I think this thread is in danger over being "over-spec'ed" to death... it's always a danger when camera conversation evolves predominately into a discussion of "technical specs" rather than "looks." There are several people that I know on different (non-COW) forums that are the most knowledgeable people I've ever met when it comes to camera specs... they can discuss all the bits and pieces and particulars all day, from gamma curves to exposure latitudes to sensor bayering and everything in between. I am humbled at their sheer knowledge and they make me feel stupid. But you know what?... look a their work and you'll quickly see that two of these guys who are the most knowledgeable are (quite sadly) the most incompetent cinematographers you'd ever want to meet. They just have no eye for composition, framing, or even rudimentarily adequate lighting designs. Tech experts, they are... DPs, they are not.
Check and pay attention to all the technical goings-on, certainly. But in the end, when choosing a camera there are only two test instruments that really matter... your eyeballs.
So... while specs are important, its good not to wallow in them. Don't get bogged down in the science and end up sacrificing the art.
On a completely different note... as an extreme old-time host of this forum I'm really glad to see some lively traffic in here. It had been ghost town slow in the recent past.
Fantastic Plastic Entertainment, Inc.
Todd, you have pinpointed the problem we face today. Anybody can buy a cheap HD camera, turn it on and capture a good looking picture. But since 95% have no cinematic training, it ends of having no substance and creativity. And I have seen this even at the high level in broadcast TV and even features.

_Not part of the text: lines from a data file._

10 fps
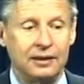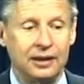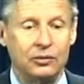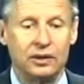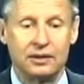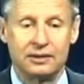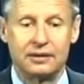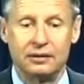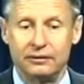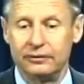they would
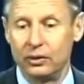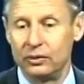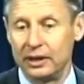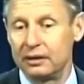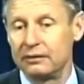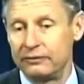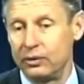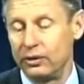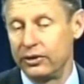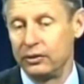consider voting
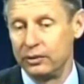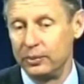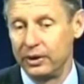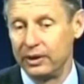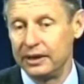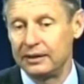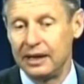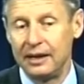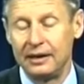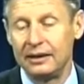for a third-party
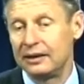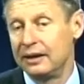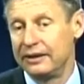candidate.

The plethora of low end people with HD cameras has created a glut of so called camera people or filmmakers who have no real idea what it takes. This has impacted our business at the low end, but a lot of these clients probably wouldn't use video at all for their products if it didn't cost only $500.

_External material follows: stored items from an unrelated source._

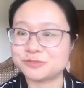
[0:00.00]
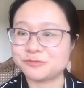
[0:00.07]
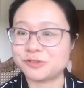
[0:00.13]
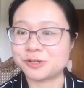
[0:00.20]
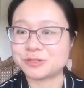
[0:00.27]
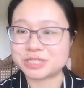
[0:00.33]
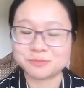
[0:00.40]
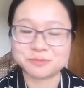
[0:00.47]
For
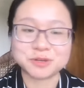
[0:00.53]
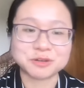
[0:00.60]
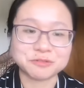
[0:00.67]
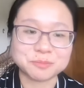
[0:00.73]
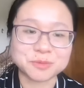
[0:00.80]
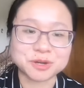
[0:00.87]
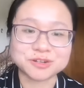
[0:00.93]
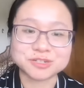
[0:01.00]
example, we
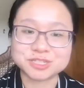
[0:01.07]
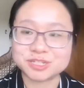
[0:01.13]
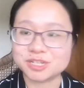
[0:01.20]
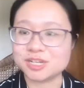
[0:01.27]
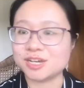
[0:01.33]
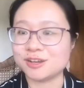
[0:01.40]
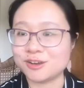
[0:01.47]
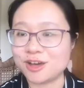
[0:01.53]
merged
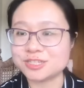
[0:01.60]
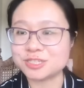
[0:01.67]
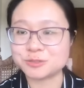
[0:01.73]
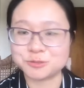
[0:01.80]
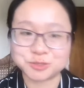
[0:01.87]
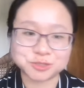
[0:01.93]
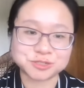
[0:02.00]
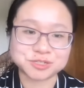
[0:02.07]
the law school
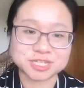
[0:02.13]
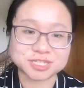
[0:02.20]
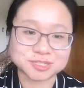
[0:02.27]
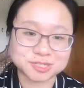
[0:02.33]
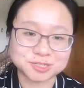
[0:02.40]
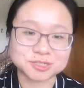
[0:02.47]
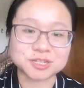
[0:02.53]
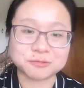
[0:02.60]
students
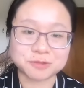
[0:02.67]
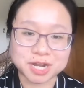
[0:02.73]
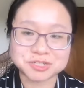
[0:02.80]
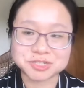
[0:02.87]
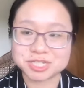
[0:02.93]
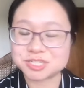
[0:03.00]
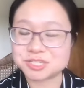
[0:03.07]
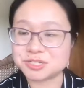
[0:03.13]
to the
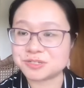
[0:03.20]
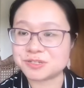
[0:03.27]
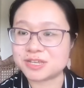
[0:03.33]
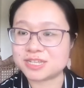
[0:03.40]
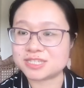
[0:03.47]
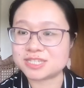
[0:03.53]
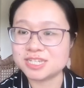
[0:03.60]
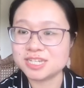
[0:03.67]
graduate
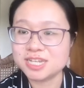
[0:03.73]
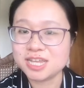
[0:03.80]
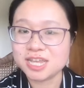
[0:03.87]
students,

And the over concern with tech is BS. In film school, in the real world, we shot some great stuff using an Arri IIC or BL because we know how to do it to move the story along. I'm afraid story is a lost concept today.

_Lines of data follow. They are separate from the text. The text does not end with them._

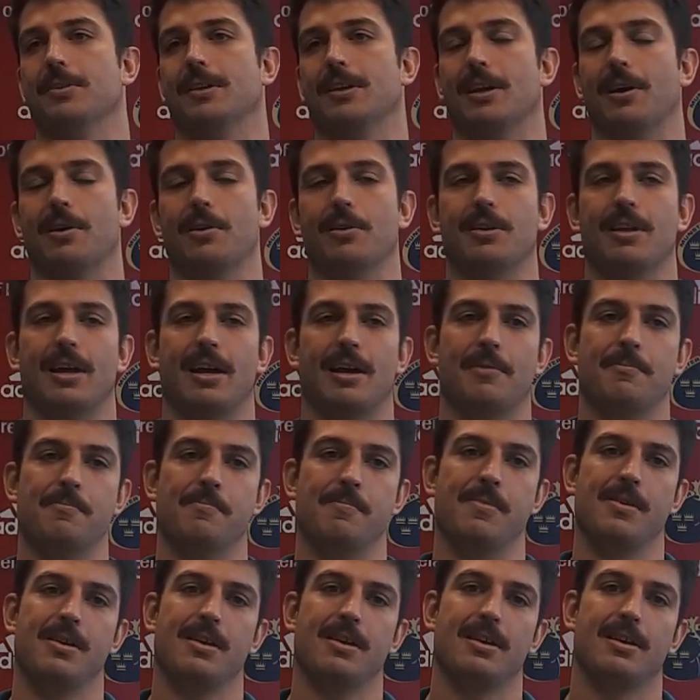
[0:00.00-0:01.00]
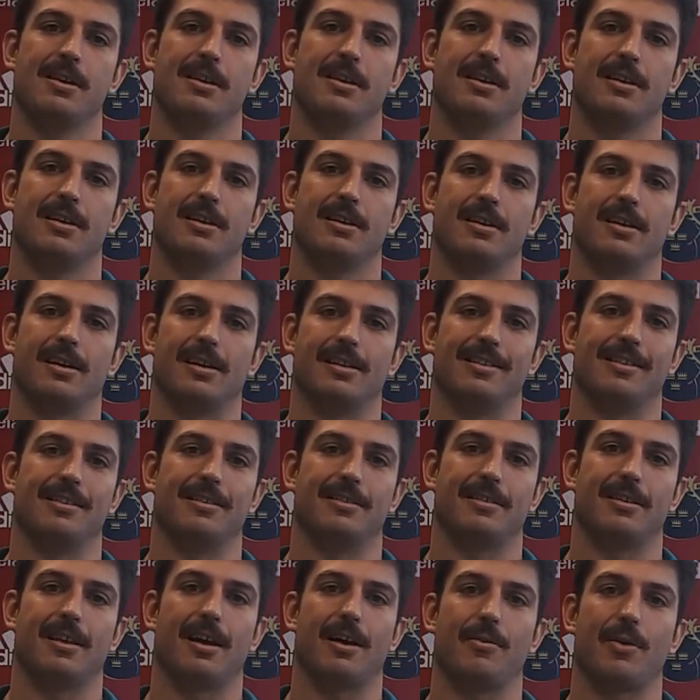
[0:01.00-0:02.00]
you know, and
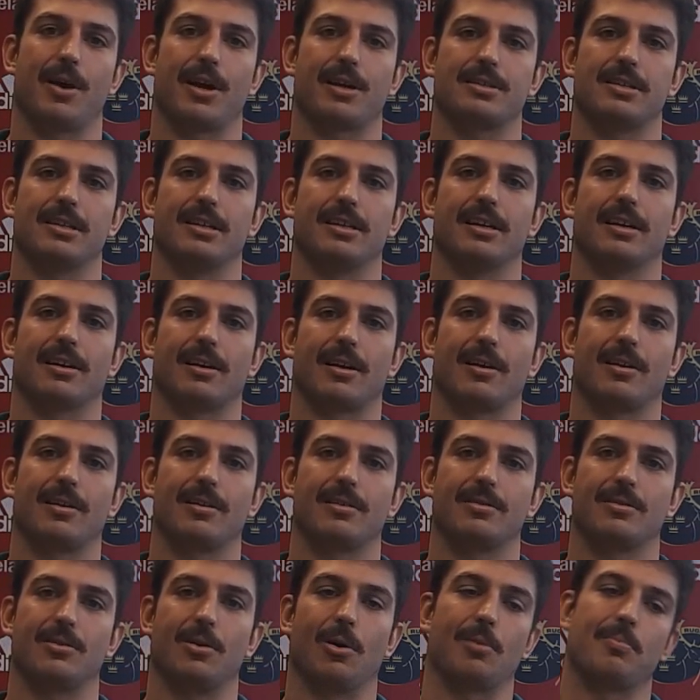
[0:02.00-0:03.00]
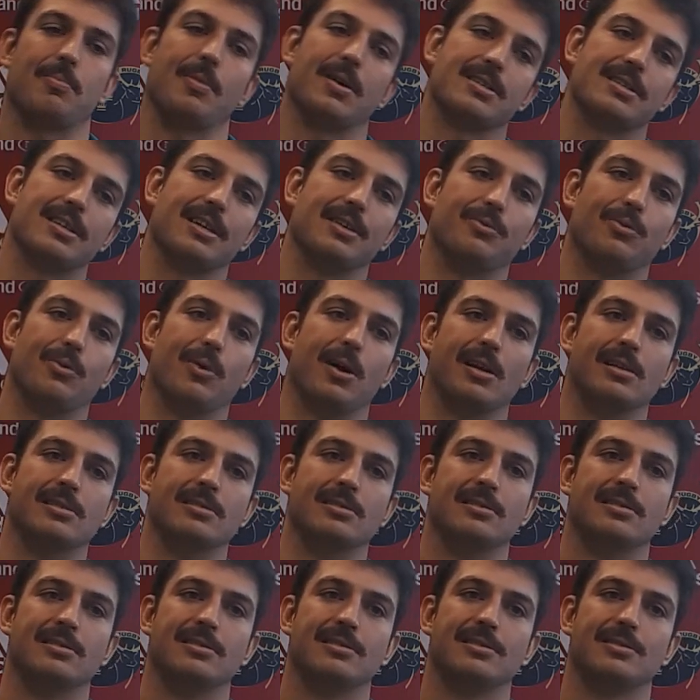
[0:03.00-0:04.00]
I got myself
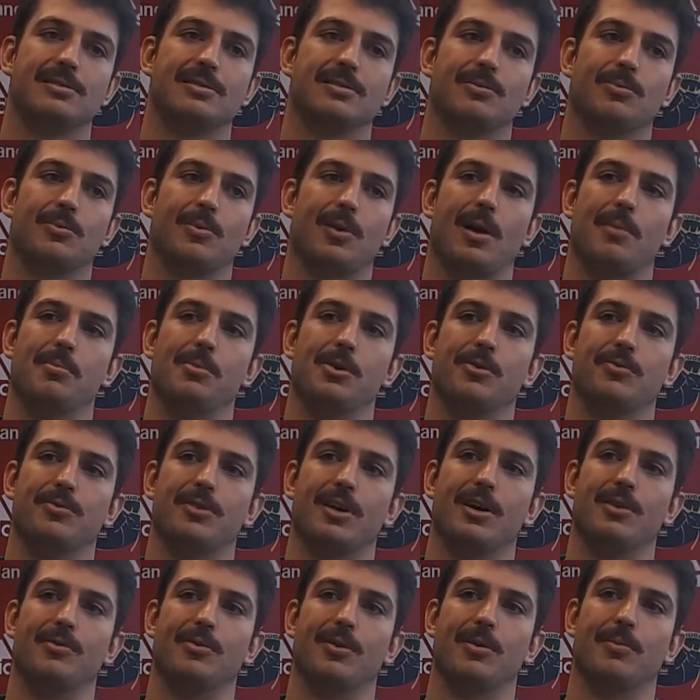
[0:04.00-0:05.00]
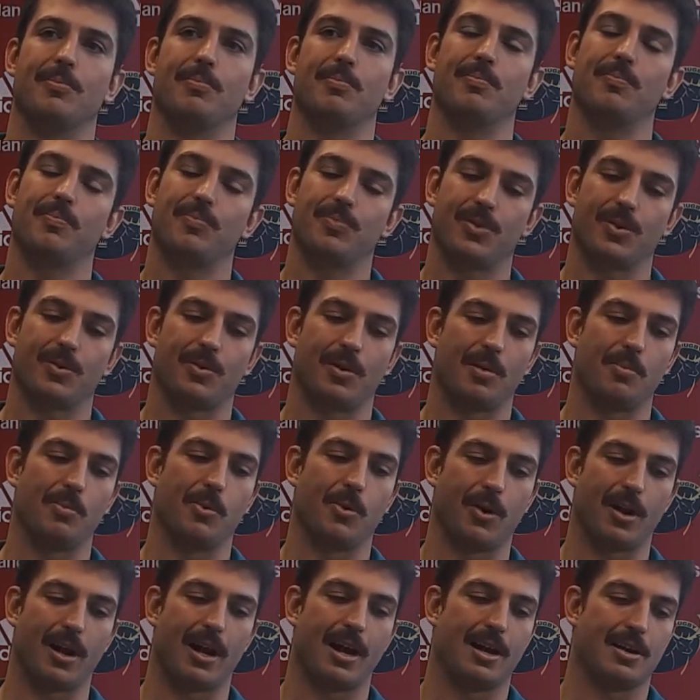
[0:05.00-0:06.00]
one when I moved over. When I
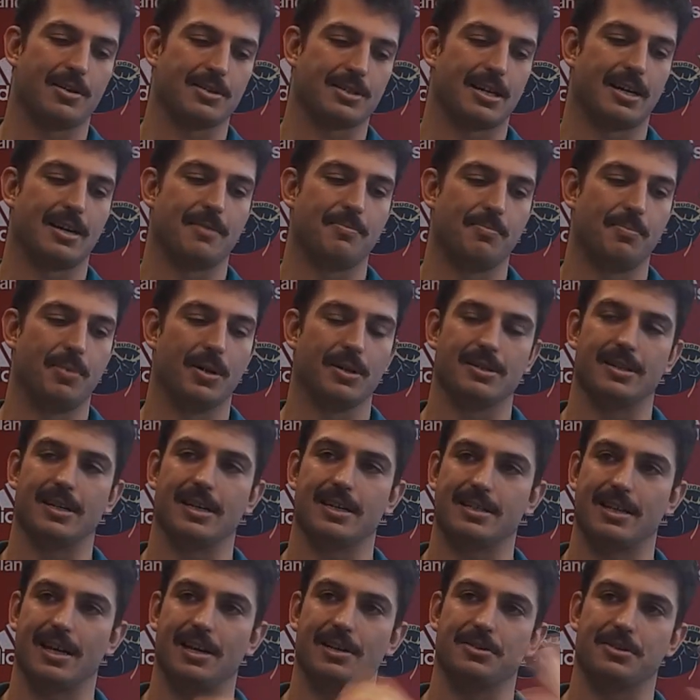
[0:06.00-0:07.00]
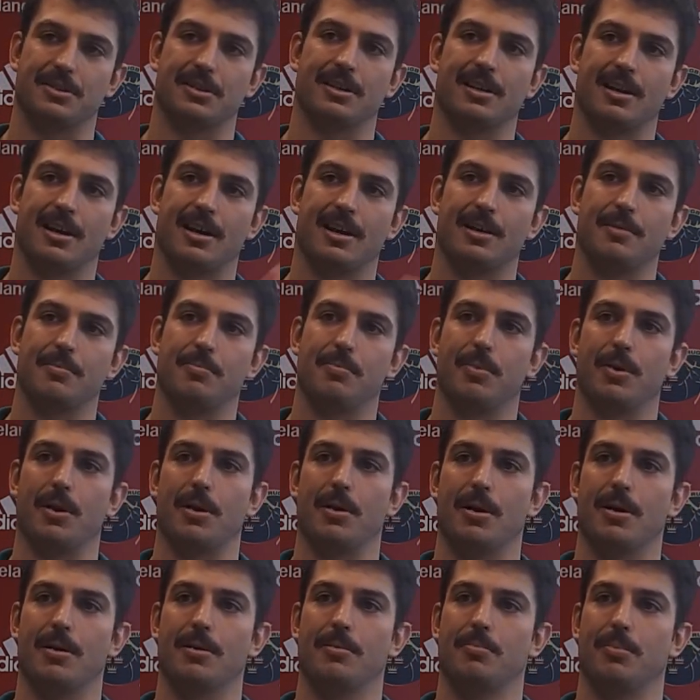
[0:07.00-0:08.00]
bought a house, I built an extension and I put
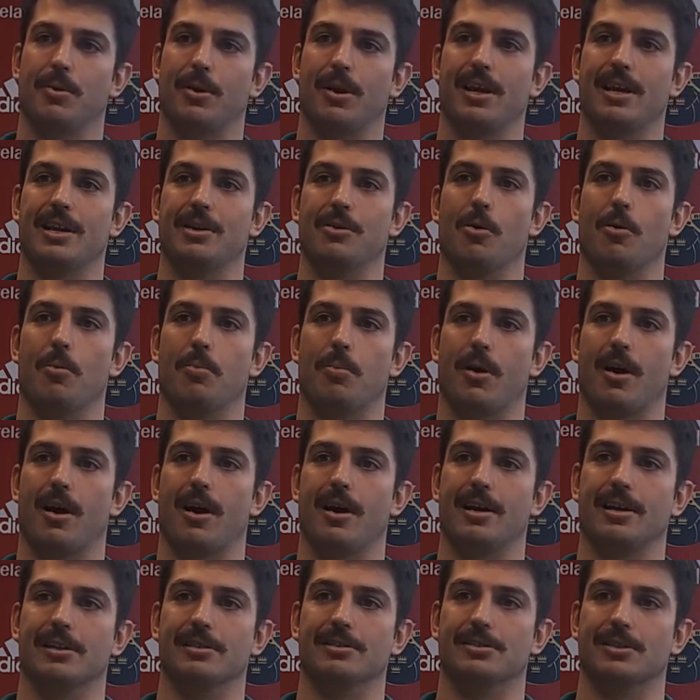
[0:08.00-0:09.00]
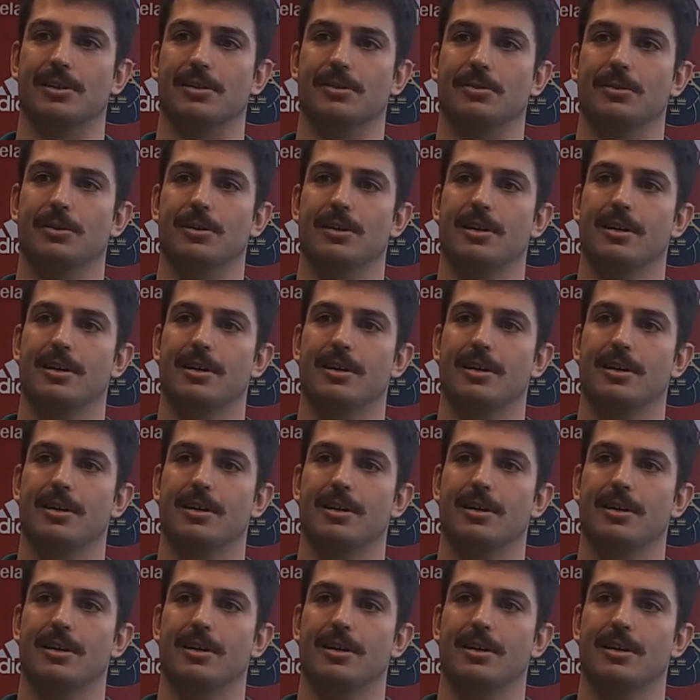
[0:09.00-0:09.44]
an indoor braai in, so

I will get in touch with you when you get the Sony. BTW, does Sony have similar picture adjustments as do Canons', for example adjusting the gamma, knee, blacks, color, etc. I think is a big part of Canon's strong picture quality output.
There are various gamma settings available in most of Sony's professional cameras, including settings for the knee and blacks. The FS7 allows you to load LUTs that you can either view only in the viewfinder or bake into the footage--part of the reason I got it. I will likely shoot with a base Rec.709 LUT on the Log footage for a lot of my day-to-day corporate talking head stuff, but when I have a more documentary or narrative project, that's where shooting flat will be a bonus for me.
Todd, I agree with you that it's not ALL about specs...but things like 10-bit 4:2:2 vs 8-bit can get important really fast if you need the ability to create looks in post.
But yes, a camera isn't good unless it has a good driver!